I decided no more"fixer uppers" and I found a good 'un. I used to be surrounded by people I could feel needed by, that I could help. Once I sorted myself out I found I was actually surrounded by emotional leeches.

purplepoppet · 30/06/2007 08:46

That's always been another huge problem in our relationship...its not equal at all and he really doesn't support me at all. I have sat back and asked myself exactly what he brings to our marriage and I struggled to come up with anything, which is very sad It has made me realise I am on my own, i have been on my own and that I can cope on my own...after everything I have been through in the last couple of years, I can cope with anything.

He too needed me to do everything for him..his was extremely mollycoddled (sorry not sure if I've spelt that right) by his mother - infact she was never even disagree with him or guide him in anyway, ifywim. So if feels like he 'expects' the same treatment from a partner/wife...he needs someone there supporting his every move and with 3 kids already, I'm tired of it now. When I have challenged him in hte past about this and told him that he doesn't do anything he throws back at me, 'oh I don't do anything?!?! I just go to work, pay the mortgage, bills etc...fine, I'll just give up work then so I can be at home with you to do the housework!!!' That was a repeated cycle...I tried just shutting up and getting on with it to keep the peace, but it totally consumed me and after having my 3rd child it just completely sent me into the depths of depression

Really sorry, I've rambled again!! However, I've realised he will NEVER get it as we both expect entirely different things from a relationship..very sad, but very true

newlifenewname · 30/06/2007 09:33

ProjectIcarus is right, you do have to change things in you inorder to stop repeating the same patterns.

purplepoppet · 30/06/2007 09:40

Hope you are feeling a bit better today bighair??

citylover · 30/06/2007 10:14

BH - your DH sounds like a carbon copy of my ex H.
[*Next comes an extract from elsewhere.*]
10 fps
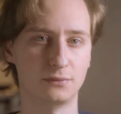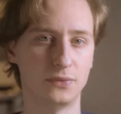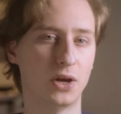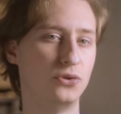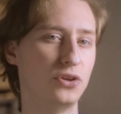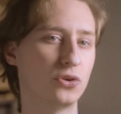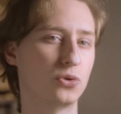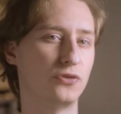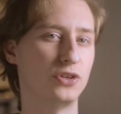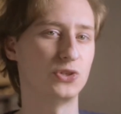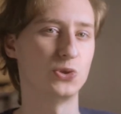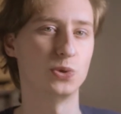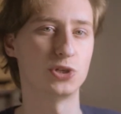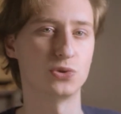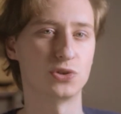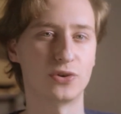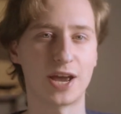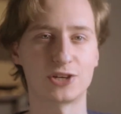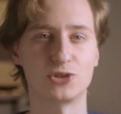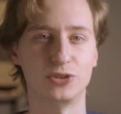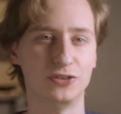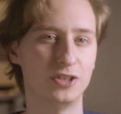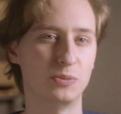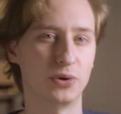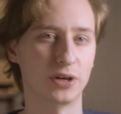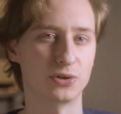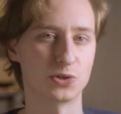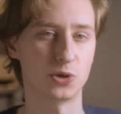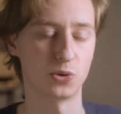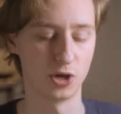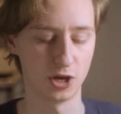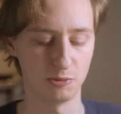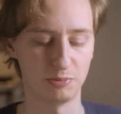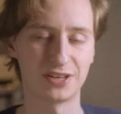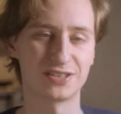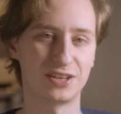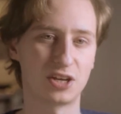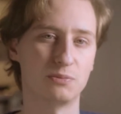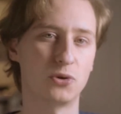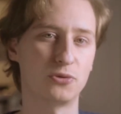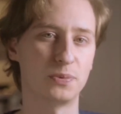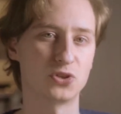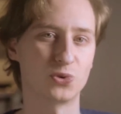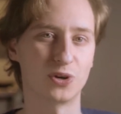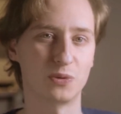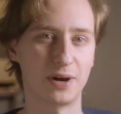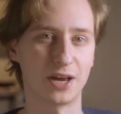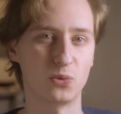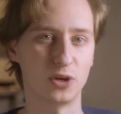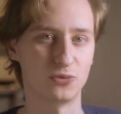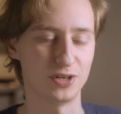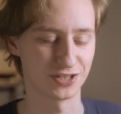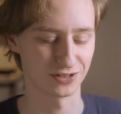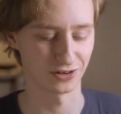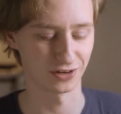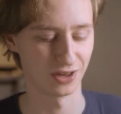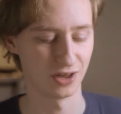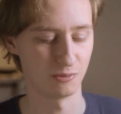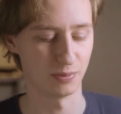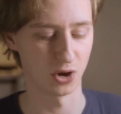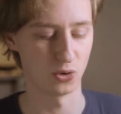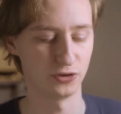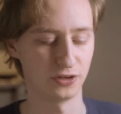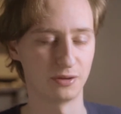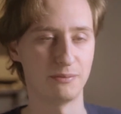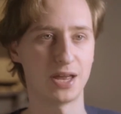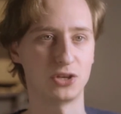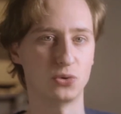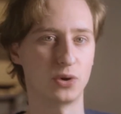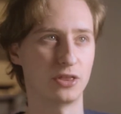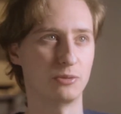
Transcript: Now neither of these two issues are actually deal breakers though, because they can both be sorted by a quick restart by holding the menu and the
Work consumed everything. He was always having a crisis whereas anything that I had going on was minimised.

Was constantly critical of the house despite us both working full time with two young DSs.

I used to call him an anally retentive control freak amongst other things. He also had depression for many years and used this as an excuse for many things but refused to sought treatment. Also withdrew affection/sex for the last five years of our relationship.

I am so glad I am out, he still tries to make snide remarks about my house although he knows I am mainly consumed with looking after the children and working full time.

It was either get out or lose my sanity. In the end he forced the issue by not paying the mortgage for several months forcing us to sell the house.